##### Supplied data #####
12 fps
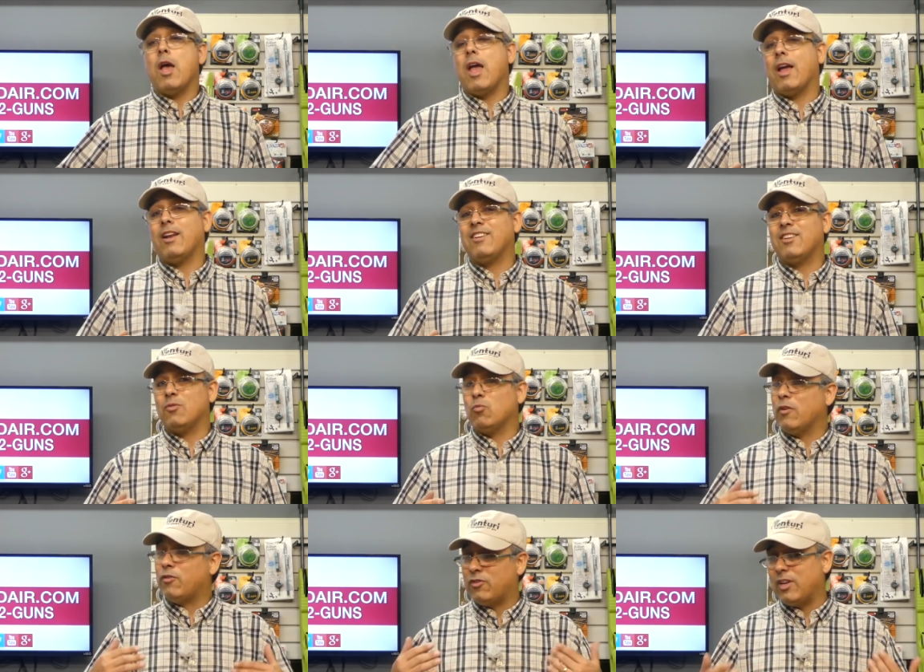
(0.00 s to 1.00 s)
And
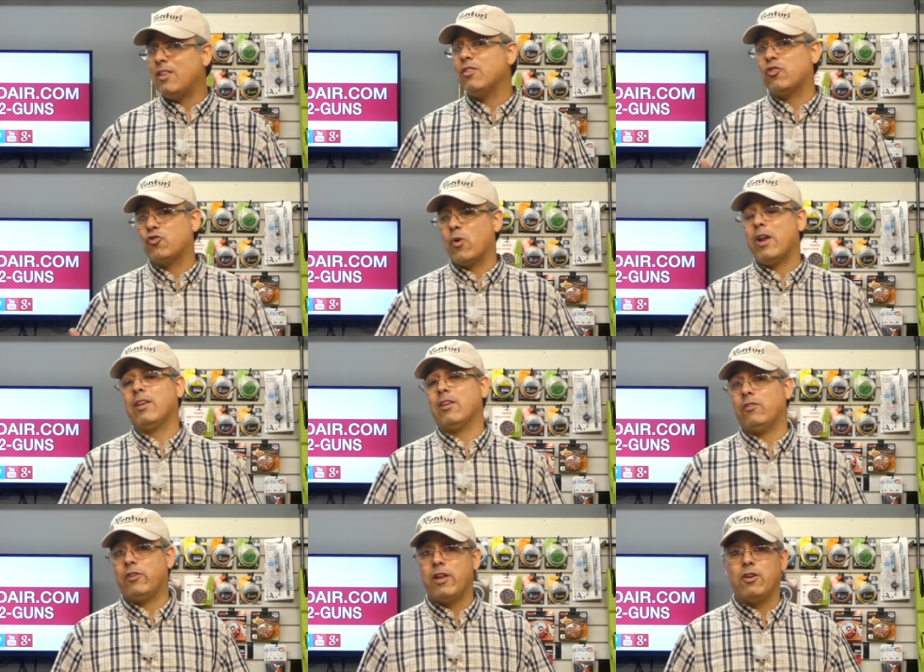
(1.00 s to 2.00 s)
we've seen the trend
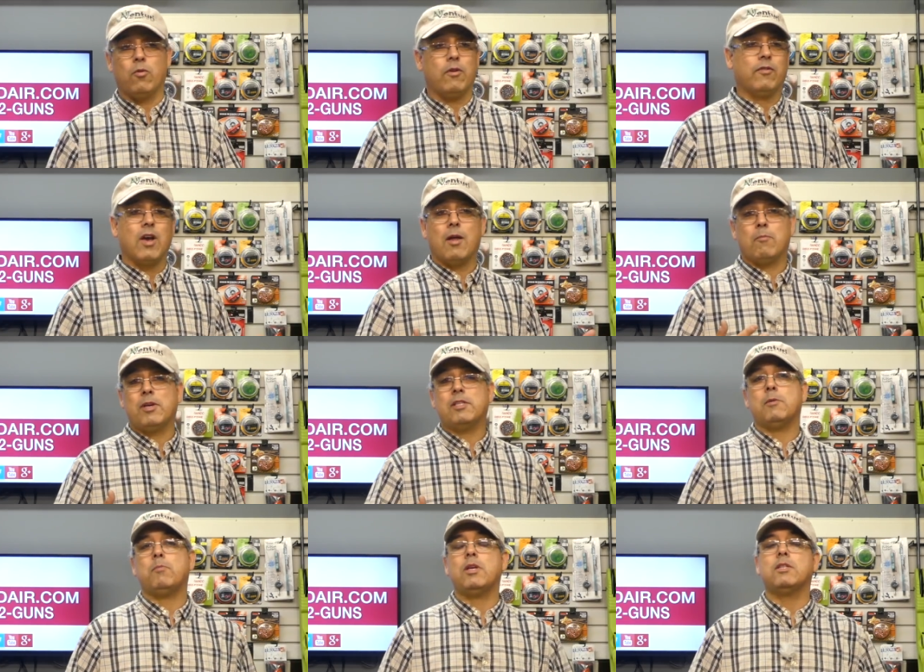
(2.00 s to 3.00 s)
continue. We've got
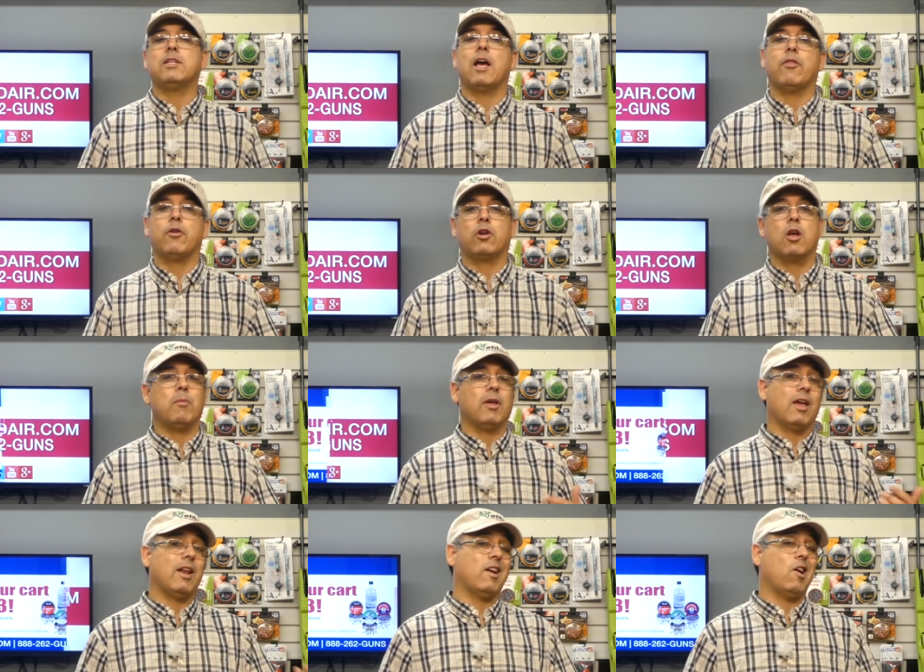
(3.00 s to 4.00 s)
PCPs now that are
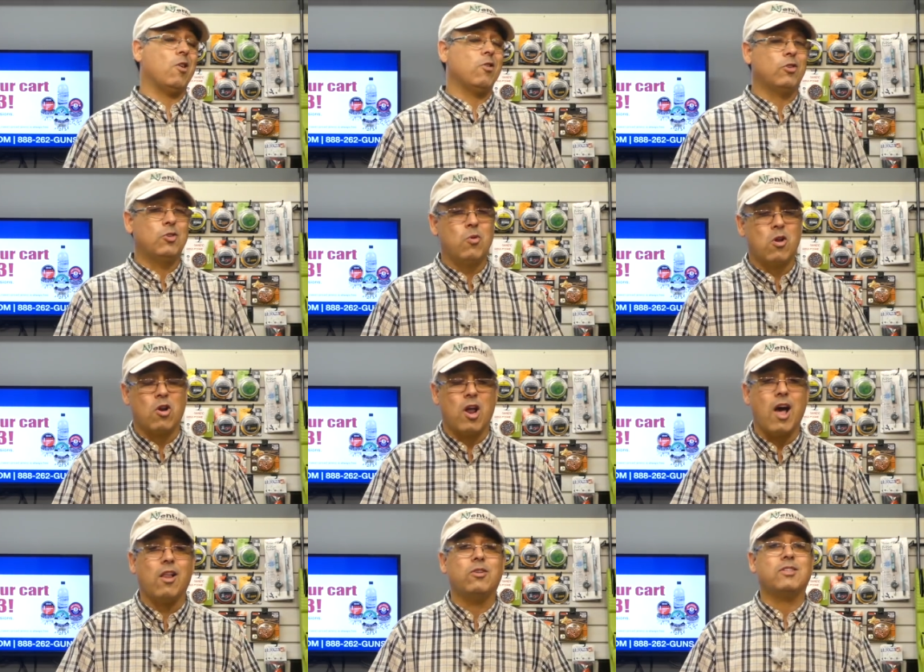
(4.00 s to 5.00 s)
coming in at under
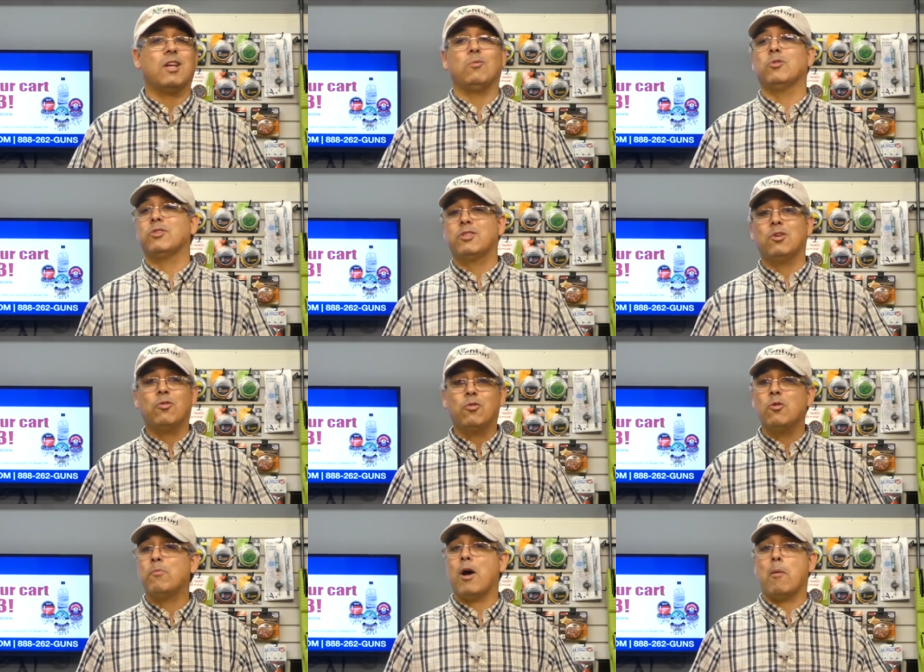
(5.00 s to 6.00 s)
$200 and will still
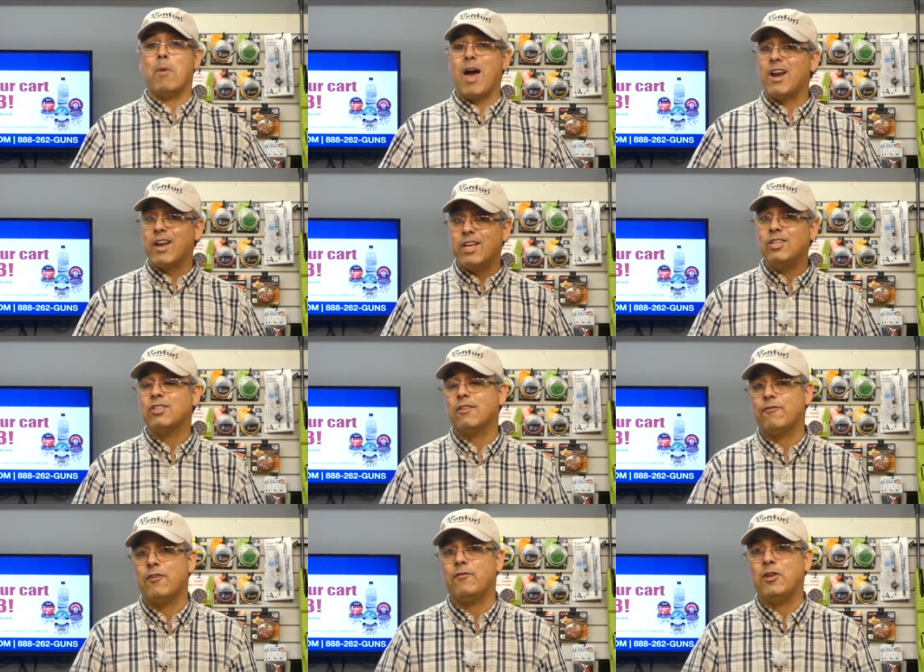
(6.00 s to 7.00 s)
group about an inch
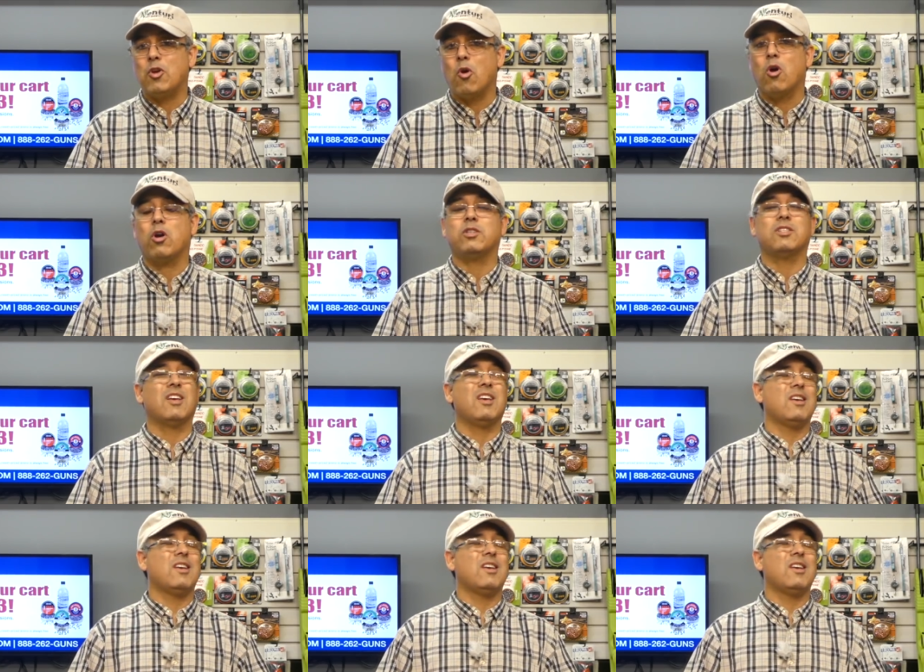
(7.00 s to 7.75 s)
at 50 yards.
#####
Task objective: Pictures stay out. Write out everything else in the material exactly.

Completed task:
12 fps
(0.00 s to 1.00 s)
And
(1.00 s to 2.00 s)
we've seen the trend
(2.00 s to 3.00 s)
continue. We've got
(3.00 s to 4.00 s)
PCPs now that are
(4.00 s to 5.00 s)
coming in at under
(5.00 s to 6.00 s)
$200 and will still
(6.00 s to 7.00 s)
group about an inch
(7.00 s to 7.75 s)
at 50 yards.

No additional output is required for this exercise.